### [MATERIAL TO PROCESS]
━━━━━━━━━━
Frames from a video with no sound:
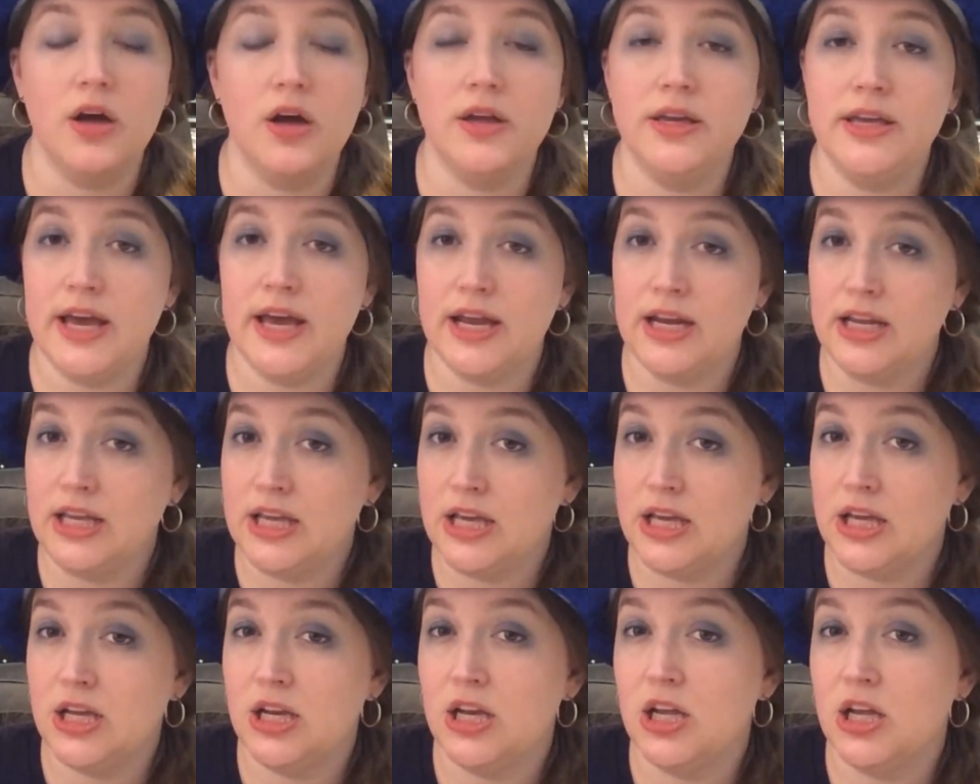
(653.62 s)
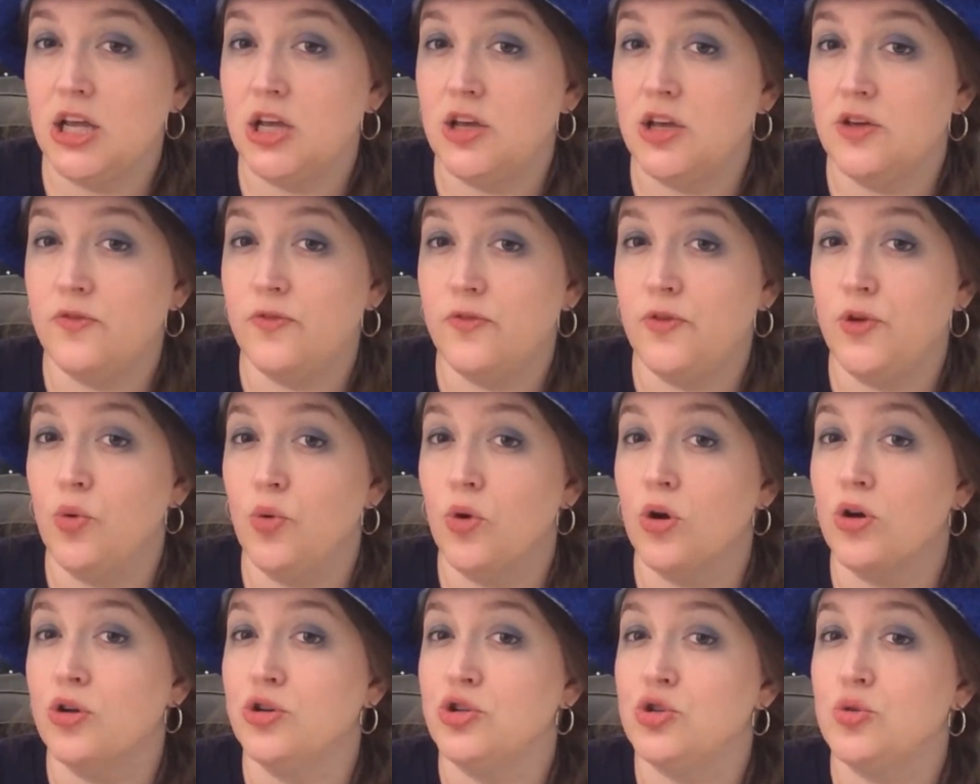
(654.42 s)
Yet again, if
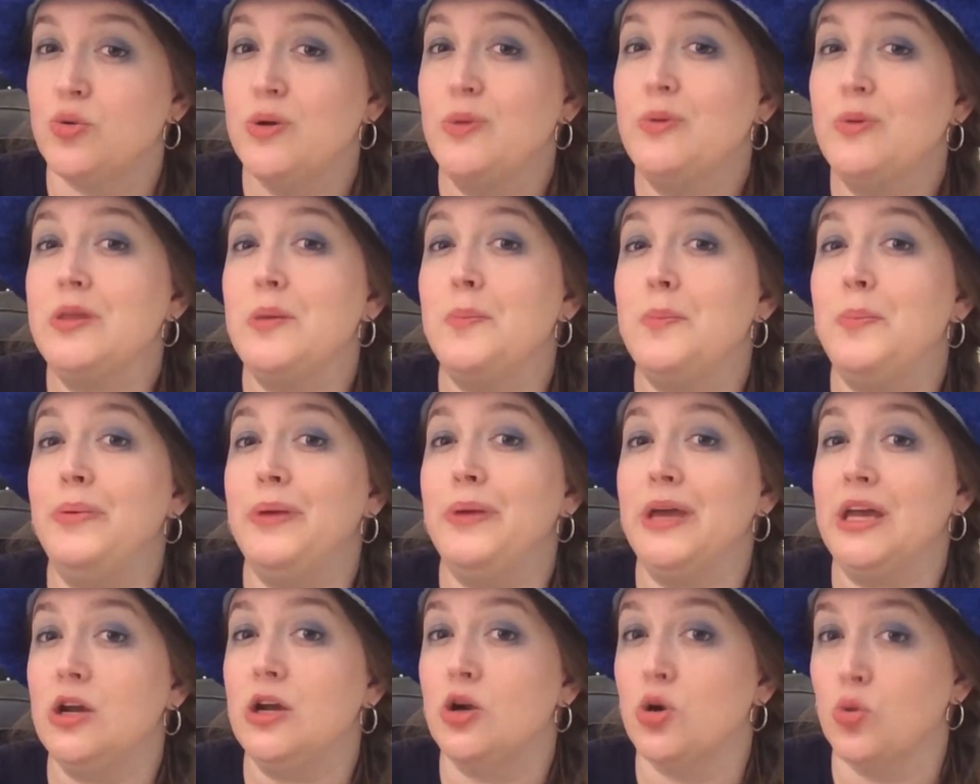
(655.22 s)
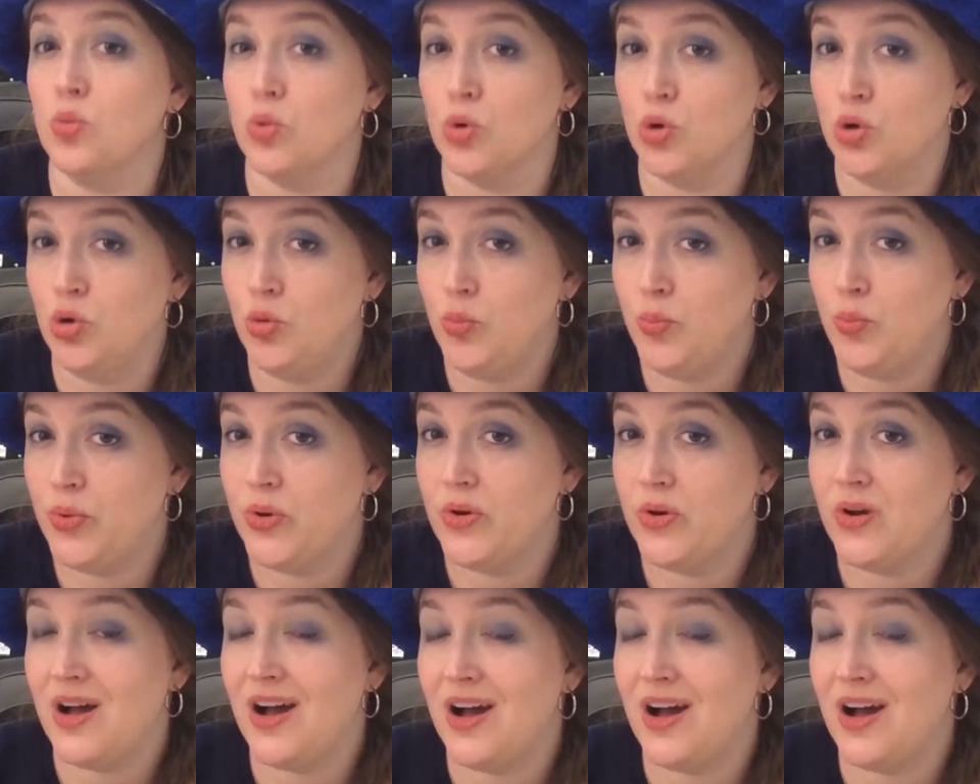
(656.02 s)
you are doing with a big group,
━━━━━━━━━━
### [YOUR OBJECTIVE]
Set the listing down exactly, without its pictures.

### [ANSWER TO THIS PROBLEM]
Frames from a video with no sound:
(653.62 s)
(654.42 s)
Yet again, if
(655.22 s)
(656.02 s)
you are doing with a big group,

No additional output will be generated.